Problem description: Retype the records below exactly as they stand, but with no images.

(Stored entries)
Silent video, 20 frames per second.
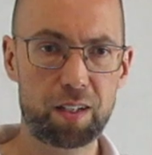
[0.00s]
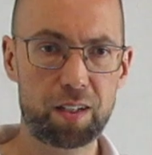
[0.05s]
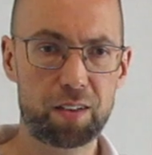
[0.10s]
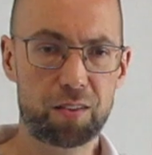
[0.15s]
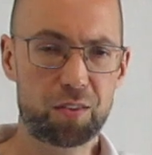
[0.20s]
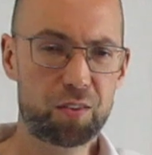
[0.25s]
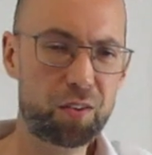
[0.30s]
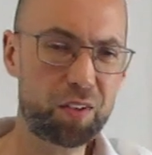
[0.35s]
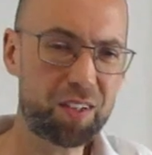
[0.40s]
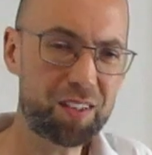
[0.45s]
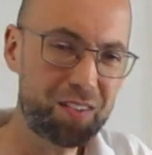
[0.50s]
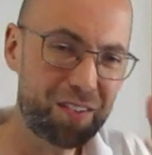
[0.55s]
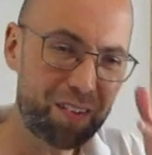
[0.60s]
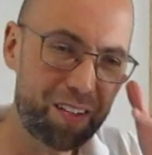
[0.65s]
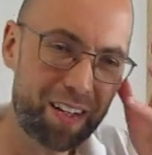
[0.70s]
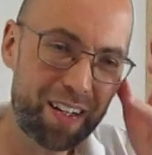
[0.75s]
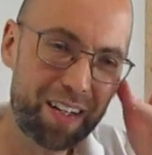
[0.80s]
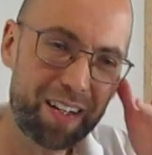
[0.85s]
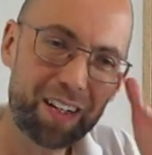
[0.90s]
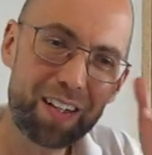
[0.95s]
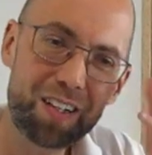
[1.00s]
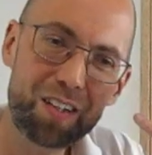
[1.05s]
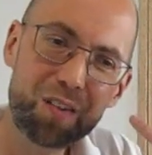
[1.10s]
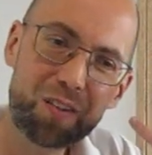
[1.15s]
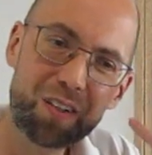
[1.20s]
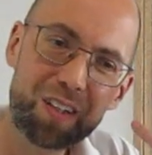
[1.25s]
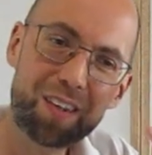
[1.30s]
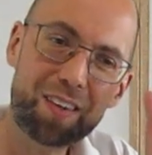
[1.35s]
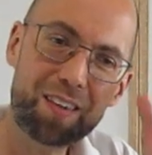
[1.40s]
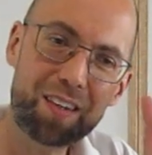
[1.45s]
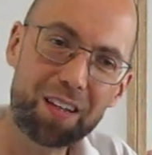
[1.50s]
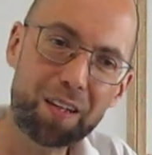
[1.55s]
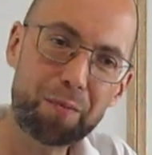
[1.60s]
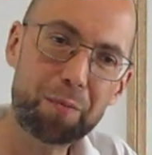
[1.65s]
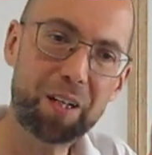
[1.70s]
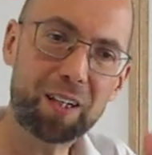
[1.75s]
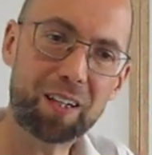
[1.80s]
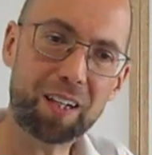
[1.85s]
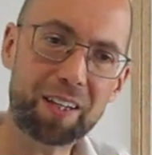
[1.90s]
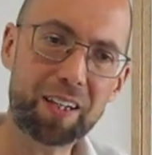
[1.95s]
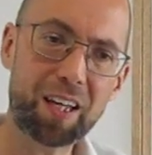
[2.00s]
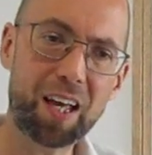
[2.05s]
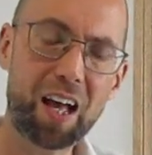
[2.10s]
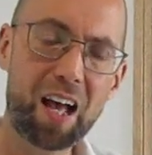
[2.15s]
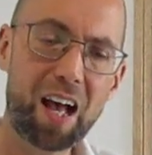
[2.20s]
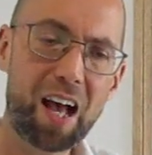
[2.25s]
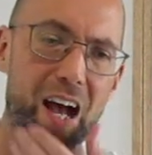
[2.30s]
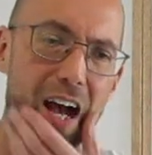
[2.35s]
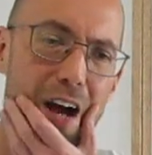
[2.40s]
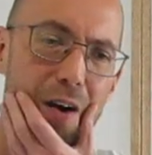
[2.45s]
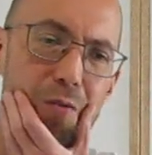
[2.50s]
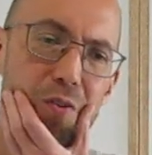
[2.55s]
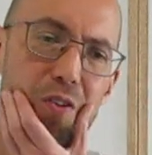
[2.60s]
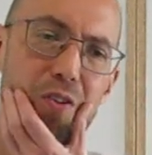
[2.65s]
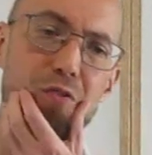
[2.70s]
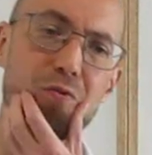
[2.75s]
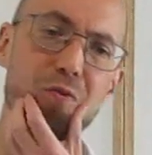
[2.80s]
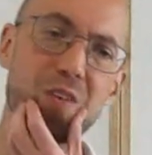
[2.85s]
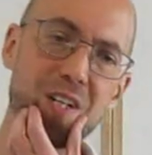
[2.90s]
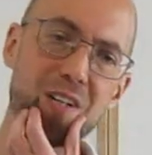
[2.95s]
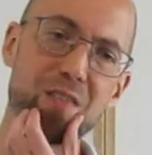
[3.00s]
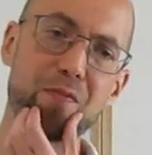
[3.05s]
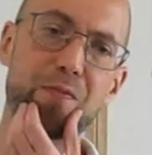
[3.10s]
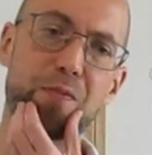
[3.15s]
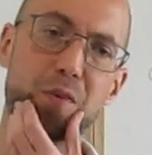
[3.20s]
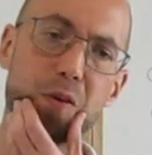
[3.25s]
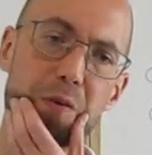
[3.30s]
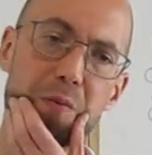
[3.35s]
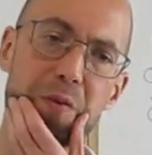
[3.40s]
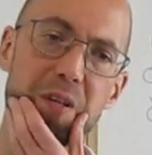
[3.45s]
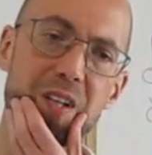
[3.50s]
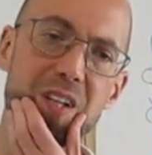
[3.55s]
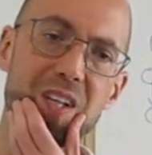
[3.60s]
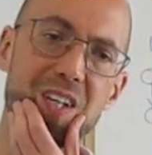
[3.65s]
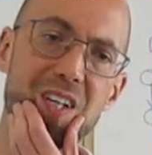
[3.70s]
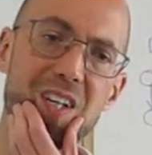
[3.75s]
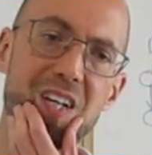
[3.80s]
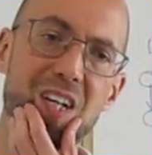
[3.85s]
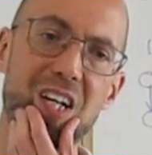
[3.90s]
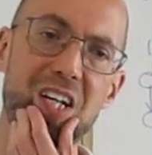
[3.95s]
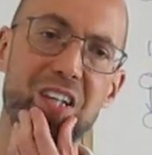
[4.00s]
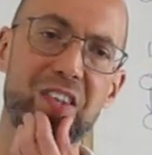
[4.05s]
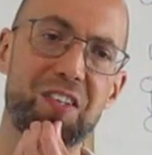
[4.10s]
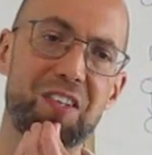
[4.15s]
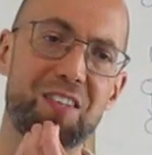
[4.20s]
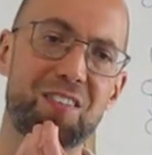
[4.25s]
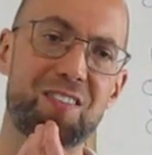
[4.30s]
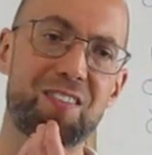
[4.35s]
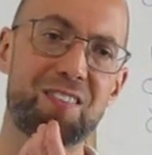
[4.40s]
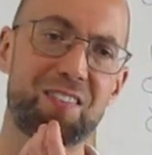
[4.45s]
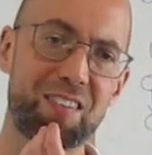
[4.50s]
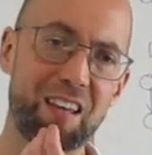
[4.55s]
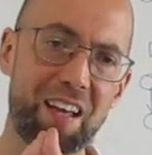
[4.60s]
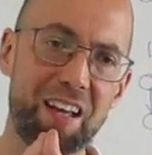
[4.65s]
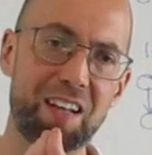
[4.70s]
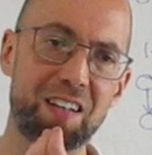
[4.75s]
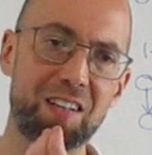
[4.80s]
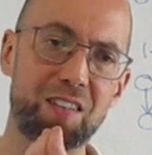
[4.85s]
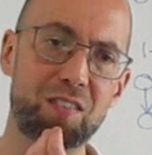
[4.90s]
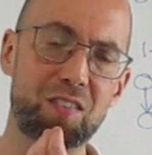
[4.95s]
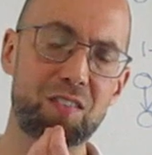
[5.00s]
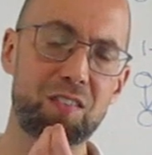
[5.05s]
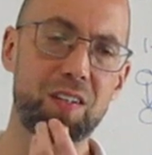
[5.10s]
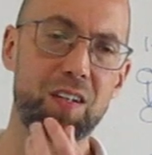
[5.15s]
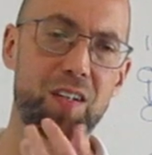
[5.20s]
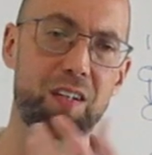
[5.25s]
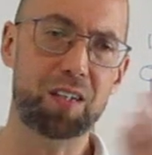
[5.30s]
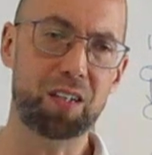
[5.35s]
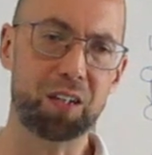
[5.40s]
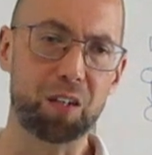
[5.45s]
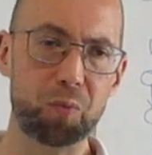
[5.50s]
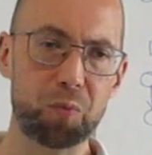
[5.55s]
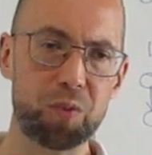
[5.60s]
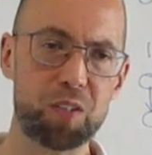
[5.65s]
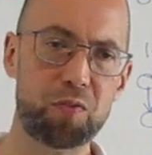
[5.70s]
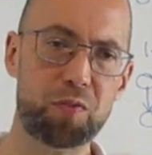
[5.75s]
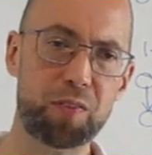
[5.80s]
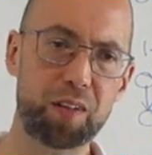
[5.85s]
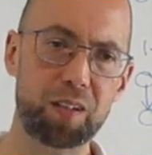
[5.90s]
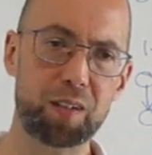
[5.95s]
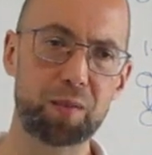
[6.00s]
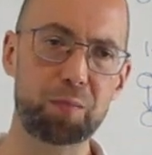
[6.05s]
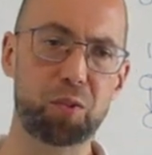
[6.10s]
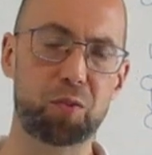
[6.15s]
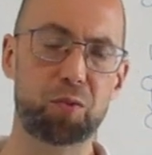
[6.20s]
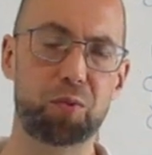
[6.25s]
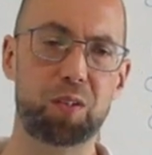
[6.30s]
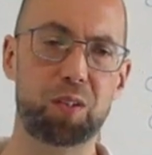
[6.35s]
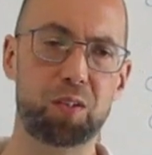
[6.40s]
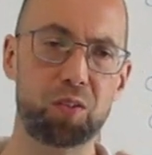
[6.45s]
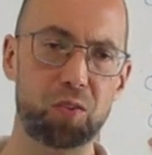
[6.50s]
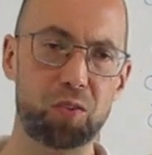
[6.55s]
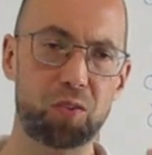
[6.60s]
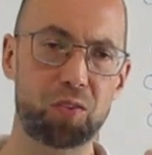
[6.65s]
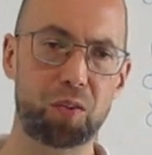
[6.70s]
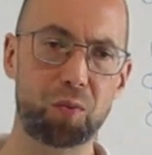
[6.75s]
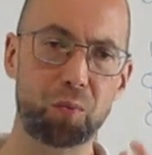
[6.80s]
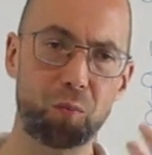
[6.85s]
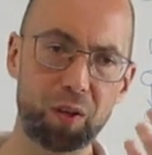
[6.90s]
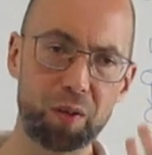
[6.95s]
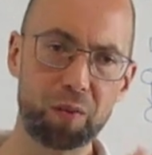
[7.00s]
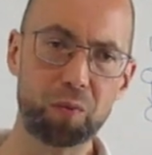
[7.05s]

So it's not, you can think about like, how would you write a formula that says, which variables would you use, and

Written answer:
Silent video, 20 frames per second.
[0.00s]
[0.05s]
[0.10s]
[0.15s]
[0.20s]
[0.25s]
[0.30s]
[0.35s]
[0.40s]
[0.45s]
[0.50s]
[0.55s]
[0.60s]
[0.65s]
[0.70s]
[0.75s]
[0.80s]
[0.85s]
[0.90s]
[0.95s]
[1.00s]
[1.05s]
[1.10s]
[1.15s]
[1.20s]
[1.25s]
[1.30s]
[1.35s]
[1.40s]
[1.45s]
[1.50s]
[1.55s]
[1.60s]
[1.65s]
[1.70s]
[1.75s]
[1.80s]
[1.85s]
[1.90s]
[1.95s]
[2.00s]
[2.05s]
[2.10s]
[2.15s]
[2.20s]
[2.25s]
[2.30s]
[2.35s]
[2.40s]
[2.45s]
[2.50s]
[2.55s]
[2.60s]
[2.65s]
[2.70s]
[2.75s]
[2.80s]
[2.85s]
[2.90s]
[2.95s]
[3.00s]
[3.05s]
[3.10s]
[3.15s]
[3.20s]
[3.25s]
[3.30s]
[3.35s]
[3.40s]
[3.45s]
[3.50s]
[3.55s]
[3.60s]
[3.65s]
[3.70s]
[3.75s]
[3.80s]
[3.85s]
[3.90s]
[3.95s]
[4.00s]
[4.05s]
[4.10s]
[4.15s]
[4.20s]
[4.25s]
[4.30s]
[4.35s]
[4.40s]
[4.45s]
[4.50s]
[4.55s]
[4.60s]
[4.65s]
[4.70s]
[4.75s]
[4.80s]
[4.85s]
[4.90s]
[4.95s]
[5.00s]
[5.05s]
[5.10s]
[5.15s]
[5.20s]
[5.25s]
[5.30s]
[5.35s]
[5.40s]
[5.45s]
[5.50s]
[5.55s]
[5.60s]
[5.65s]
[5.70s]
[5.75s]
[5.80s]
[5.85s]
[5.90s]
[5.95s]
[6.00s]
[6.05s]
[6.10s]
[6.15s]
[6.20s]
[6.25s]
[6.30s]
[6.35s]
[6.40s]
[6.45s]
[6.50s]
[6.55s]
[6.60s]
[6.65s]
[6.70s]
[6.75s]
[6.80s]
[6.85s]
[6.90s]
[6.95s]
[7.00s]
[7.05s]

So it's not, you can think about like, how would you write a formula that says, which variables would you use, and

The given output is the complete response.